Data for review: Begin

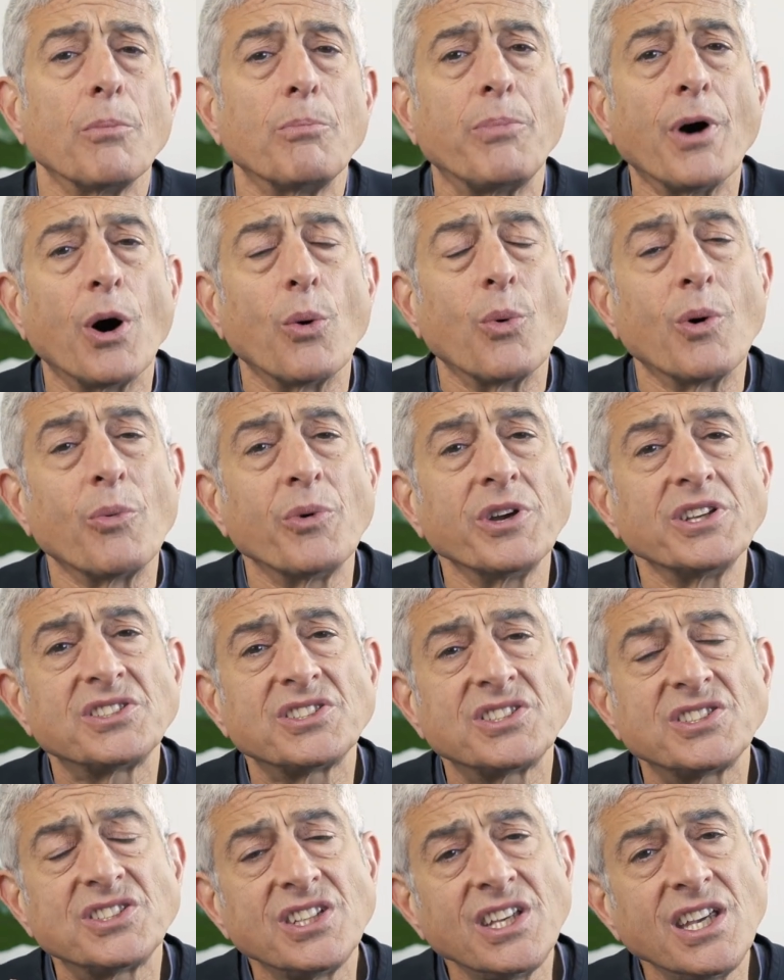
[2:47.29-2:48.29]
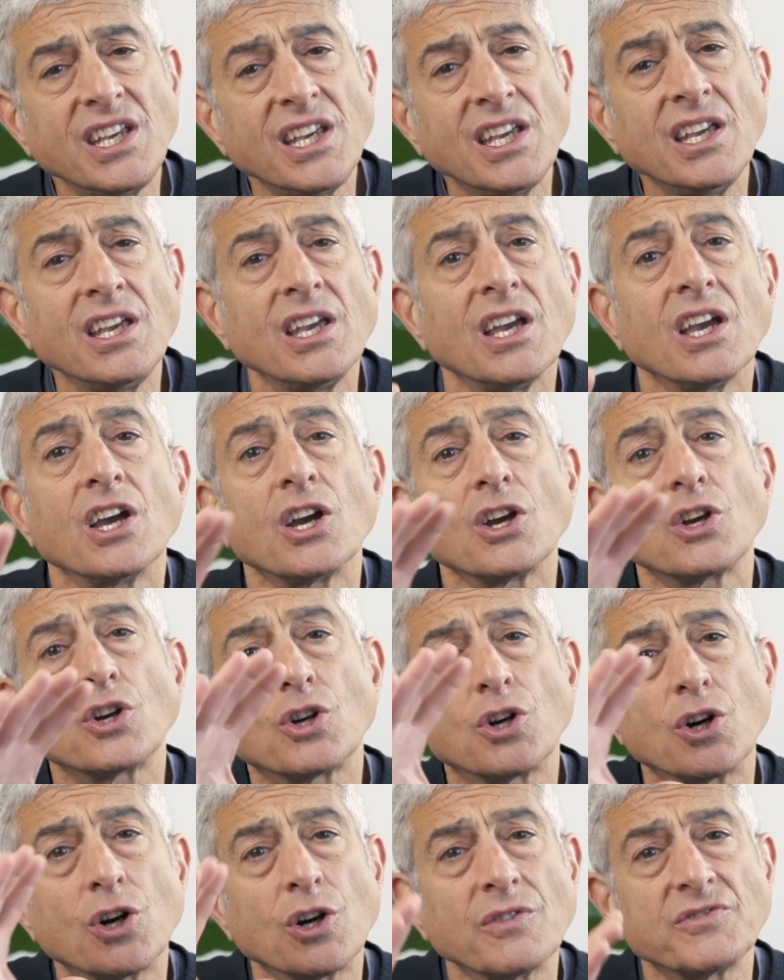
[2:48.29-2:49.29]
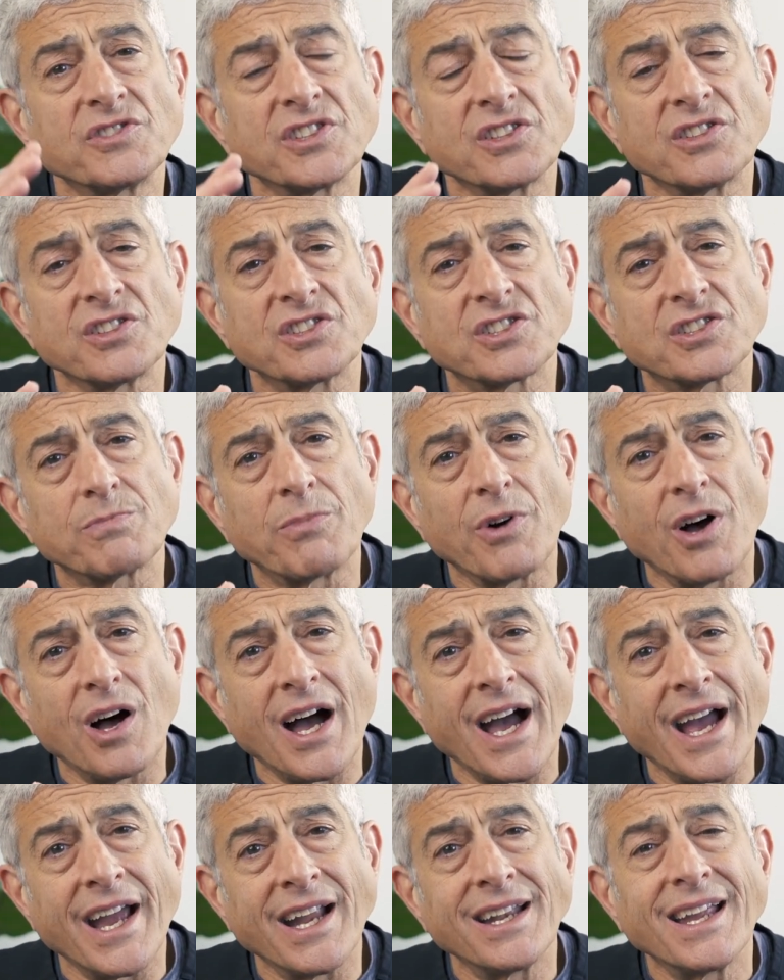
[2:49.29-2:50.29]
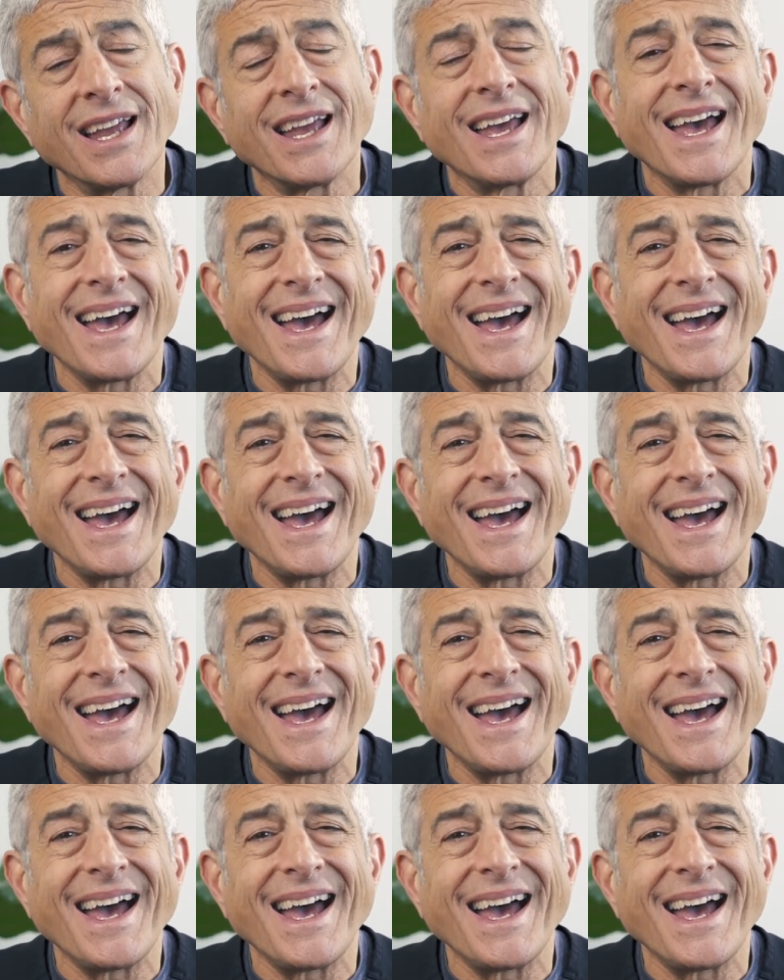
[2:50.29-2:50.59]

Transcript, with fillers: But when we see curves in the spine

Data for review: End

Exercise aim –
Although the records above contain pictures, your copy should give only their text, exactly as written.

Final answer –
[2:47.29-2:48.29]
[2:48.29-2:49.29]
[2:49.29-2:50.29]
[2:50.29-2:50.59]

Transcript, with fillers: But when we see curves in the spine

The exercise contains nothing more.